Tissue inhibitors of metallo proteinase 3 is an important endogenous inhibitor of MMPs. Upregulation of TIMP3 expression by PPARγ suggested its suppressive functions in tumour invasion and metastasis via suppressing of MMPs (Bachman et al, 1999; Wild et al, 2003). Matrix metallopeptidase 9 and 13 are important mediators in the turnover of ECM and degradation of cell surface molecules such as E-cadherin; they have been described to promote cancer cell migration (Cowden Dahl et al, 2008). Cell–cell adhesion molecule, E-cadherin, is also a key component of epithelial adherent junctions. Loss of E-cadherin expression is a hallmark of epithelial-to-mesenchymal transition, a plausible mechanism of driving cancer progression and metastasis (Onder et al, 2008; Makrilia et al, 2009). We demonstrate further that PPARγ inhibits transcription of HPSE by direct binding to its promoter. Upregulation of HPSE has been associated with increased lymph node, as well as distant metastases (Sanderson et al, 2005) and reduced post-operative survival of cancer patients (Sato et al, 2004).

The anti-metastasis function of PPARγ in vitro also appeared to be associated with the downregulation of HGF by cDNA array. HGF is known to act as a multifunctional growth factor and is upregulated in many human cancers including HCC (Ljubimova et al, 1997; Maulik et al, 2002). Hepotocyte growth factor drives epithelial cells to undergo EMT and can downregulate EMT-associated E-cadherin expression in murine liver tumour cells (Ding et al, 2010). Also, HGF has been reported to stimulate MMP9 expression (Mizuno et al, 2005) and increase MMP3 promoter activity in HCC (Ozaki et al, 2003), which can lead to increased cancer cell invasiveness (Reboul et al, 2001; Wang et al, 2007; Lee et al, 2010). Notably, HGF activity may be mediated by MMPs (including MMP9 and MMP13) in the extracellular matrix, and thus induce HCC cells to proliferate and invade (Monvoisin et al, 2002; Mohammed et al, 2005). In contrast, HGF may down-modulate TIMP-3 expression resulting in increased MMP accumulation, hence contributing to the invasiveness and aggressiveness in cancer cells (Castagnino et al, 1998). Thus, the anti-metastasis effect of PPARγ in HCC may be in part related to the inhibition of HGF expression (Figure 4C).

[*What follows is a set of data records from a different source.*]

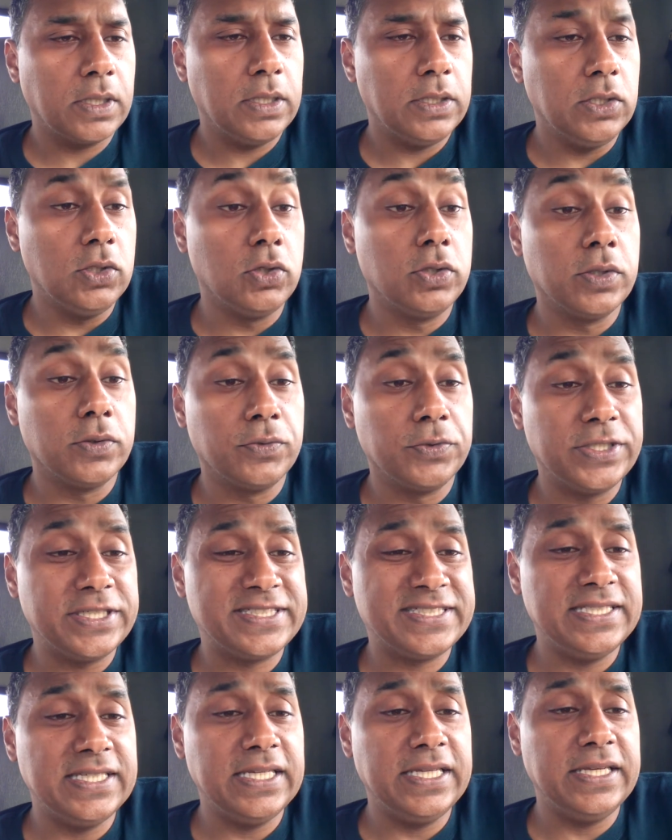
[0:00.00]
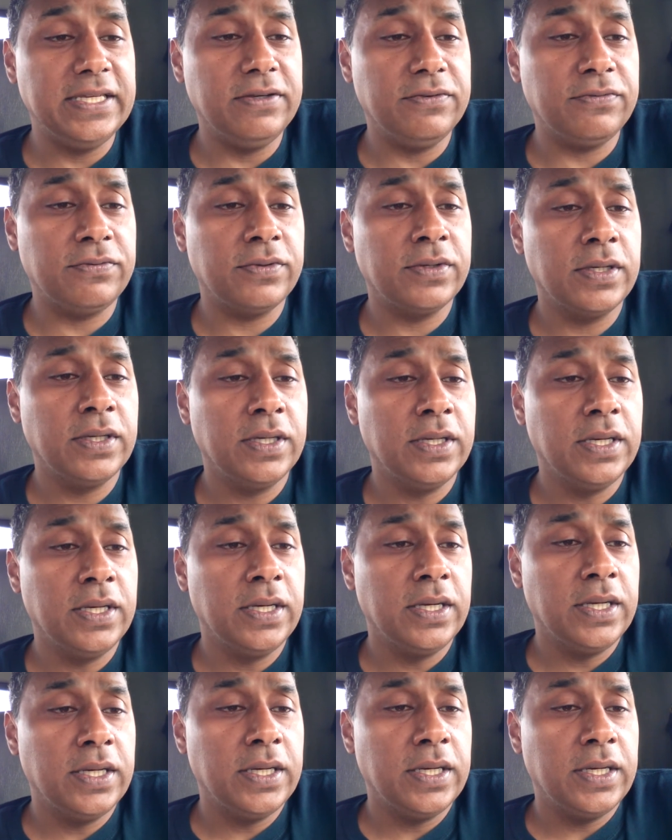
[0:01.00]
you can receive
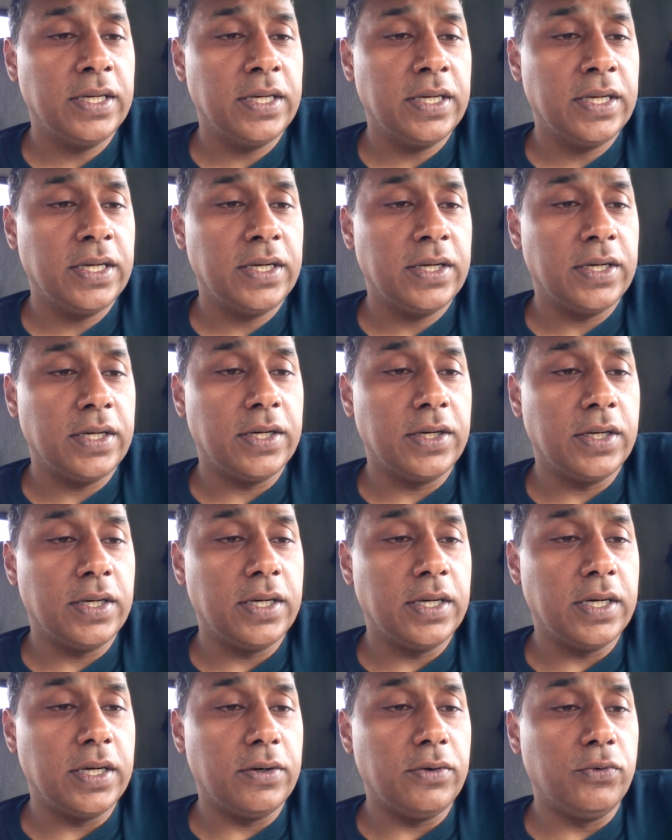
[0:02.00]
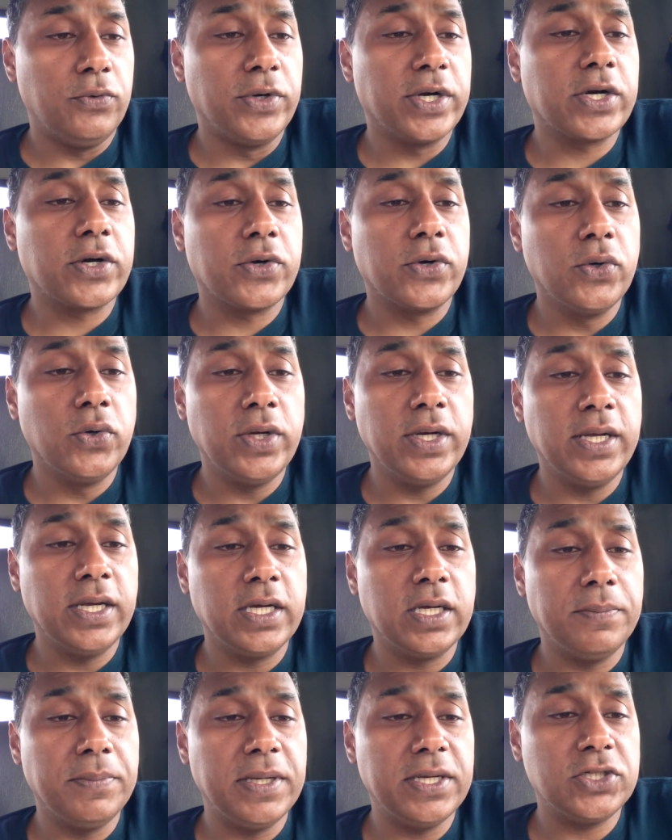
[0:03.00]
uh, recruiting
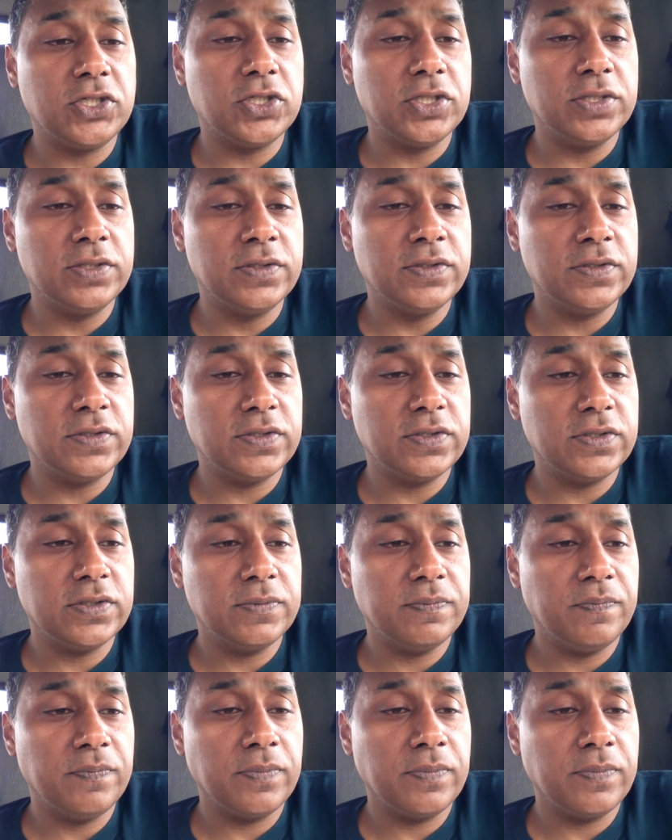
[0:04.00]
commissions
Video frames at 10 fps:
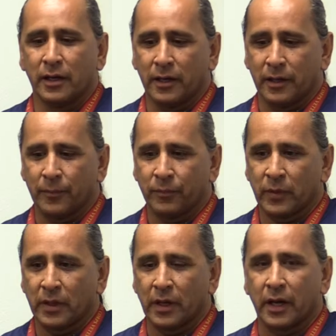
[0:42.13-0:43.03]

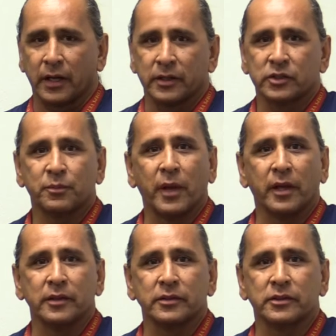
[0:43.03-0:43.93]
I
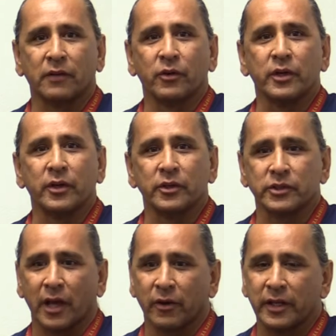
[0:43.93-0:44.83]
spent several
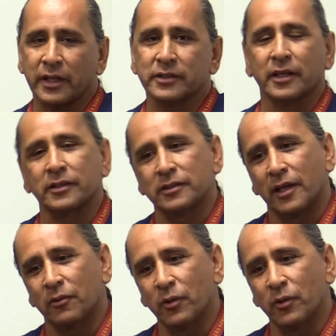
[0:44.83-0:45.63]
years out east at Snake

Tumour suppressor genes, RB1 and SYK, have been reported to be dysfunctional in several cancers where aberrant expression levels appear to correlate with poor prognosis (Bailet et al, 2009; Kouraklis et al, 2009). In contrast, overexpression of RB1 or SYK in several cancer cell types can inhibit tumour growth and reduce metastasis in mouse xenografts (Valente et al, 1996; Coopman et al, 2000). Spleen tyrosine kinase also inhibits the motility of human breast cancer cells (Zhang et al, 2009) and promotes the formation of cell–cell contact through mediation of E-cadherin activity (Larive et al, 2009). In the present study, we describe a near two-fold induction of SYK and impressive upregulation by four-fold of RB1 by PPARγ in keeping with its proposed anti-metastatic and -invasive effects.

In conclusion, activation of PPARγ has demonstrated efficacy in suppressing HCC cell migration and invasion in vitro, and in inhibiting distant metastases from liver in an orthotopic HCC model in vivo. Peroxisome proliferator-activated receptor-gamma may provide a potential target for the prevention and treatment of metastatic HCC.